Azrael: Redención Eterna (bilogía Arcángel - Libro ll)

Capítulo 39: Voces del Cónclave Celestial

El cielo no amaneció.

Durante horas, el mundo permaneció envuelto en un crepúsculo eterno, como si la Tierra contuviera el aliento ante la revelación del hijo del arcángel. Las aves no cantaban. Las olas se movían en cámara lenta. Las hojas, suspendidas en su caída, parecían dudar si tocar el suelo.

Desde los confines del plano celestial, un estruendo silencioso rompió la quietud: el Cónclave de los Eternos se había convocado.

En un círculo de luz sin fin, suspendido más allá del tiempo, se alzaban los siete Tronos —las voces más antiguas del Reino—, aquellos que rara vez intervenían en los asuntos del mundo terrenal. Su esencia no tenía forma física, pero cada palabra suya era un mandato tallado en la estructura del universo.

—Un hijo nacido de la unión entre arcángel y mortal… —dijo la Primera Voz, resonando como el tañido de una campana en un abismo—. No hay precedente.

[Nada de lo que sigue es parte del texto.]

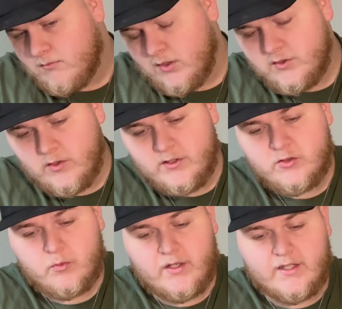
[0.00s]
So
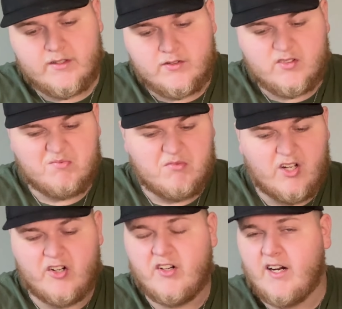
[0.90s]
these rings,
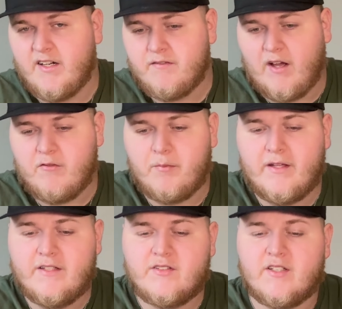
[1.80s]
$195 a
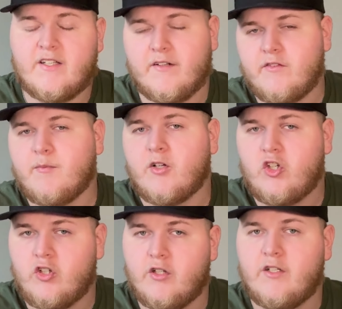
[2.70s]
piece, it gives them a
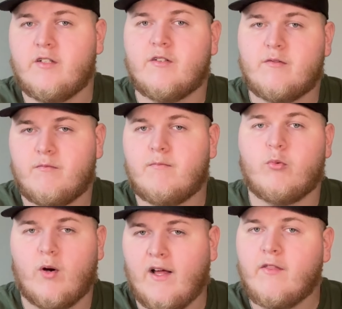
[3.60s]
good
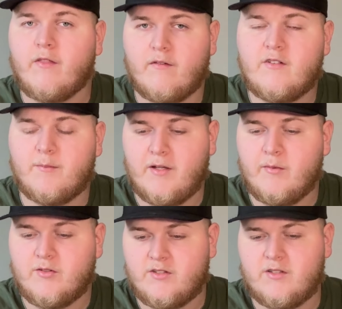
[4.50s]
breadth to be
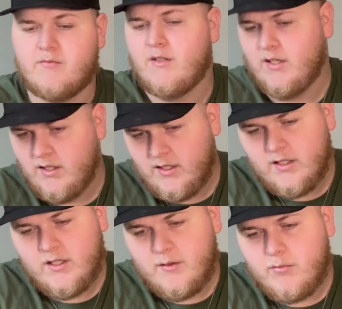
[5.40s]
able to
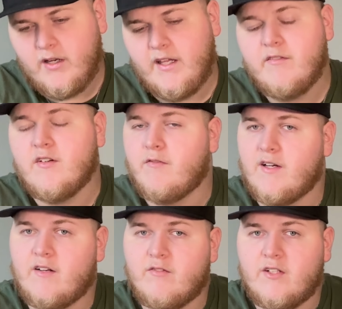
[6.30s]
break even
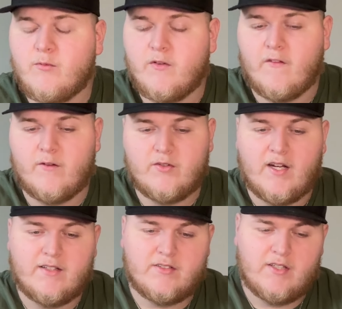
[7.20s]
effectively within those ads.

—Ni juicio. Ni destino escrito —agregó otra, la Segunda Voz, tan afilada como una hoja—. Este niño es un error o un milagro. Pero el equilibrio ha sido perturbado.

La Quinta Voz, más cálida, dudó.

—¿Y si no es una amenaza? ¿Y si es la respuesta?

Un murmullo recorrió el círculo eterno. Por primera vez en eones, la duda se había filtrado en el núcleo del orden celestial.

Fue entonces que Sariel apareció.

No convocado.

No invitado.

Pero presente, envuelto en una túnica de oscuridad contenida, su rostro ya marcado por la pérdida de su rango y el dolor de haber fallado en la primera gran caída. Sus alas, ahora grises, no eran símbolo de desgracia, sino de transición. Entre el juicio y la redención.

—He visto al niño —dijo con voz grave—. He sentido su vibración. Él no es como nosotros. Ni como ustedes. Él será más que un nuevo profeta. Será el fin del orden que ustedes representan.

—¿Vienes a proponer su destrucción? —preguntó la Cuarta Voz, un eco que helaba el alma.

—No —respondió Sariel, y sus ojos centellearon con una mezcla de temor y fe—. Vengo a proponer su protección.

El silencio fue absoluto.

—¿Protección? ¿Tú? ¿El arcángel que se rebeló? —la Séptima Voz, con un trueno de indignación.

—¿Quién mejor para comprender los peligros de los extremos? —replicó Sariel—. Este niño no debe ser juzgado por lo que representa. Debe ser guiado. Él no es la ruina… es el puente. Pero si lo enfrentamos como enemigos, se convertirá en lo que más temen: en un juicio encarnado.

Las palabras resonaron como martillazos en la conciencia del Cónclave.

Y mientras en los cielos se debatía el destino del hijo no nacido, en la Tierra, Azrael e Isabella preparaban su huida. El claro donde antes descansaban había sido sellado por energía celestial, invisible para los ojos humanos. Elías había conseguido una red de antiguos refugios, lugares protegidos por ángeles caídos que habían elegido la paz sobre el castigo.

Azrael envolvía con delicadeza el cuerpo de Isabella en una túnica de protección, tejida con su propia energía. Sus manos eran suaves, pero su mirada estaba endurecida.

—Ya saben que existes, hijo mío —susurró, acariciando el vientre de Isabella—. Y vendrán por ti. Algunos con odio… otros con temor… y unos pocos con esperanza.

Isabella lo observó, fuerte a pesar del cansancio.

—Entonces luchemos por esos pocos. Por los que aún creen.

Él la besó en la frente, sus alas extendiéndose como un escudo sagrado.

—Vendrán tiempos oscuros, Isabella. Pero tú eres la portadora de la nueva luz. Y yo… estaré contigo hasta el final.

Mientras tanto, en los cielos, la Primera Voz habló una última vez:

—Si el niño vive… el mundo cambiará. Si muere… el ciclo continúa.

Sariel bajó la cabeza.

—Entonces el ciclo debe romperse.

Y sin más, desapareció entre las nubes que empezaban a oscurecerse… no por tormenta, sino por presagio.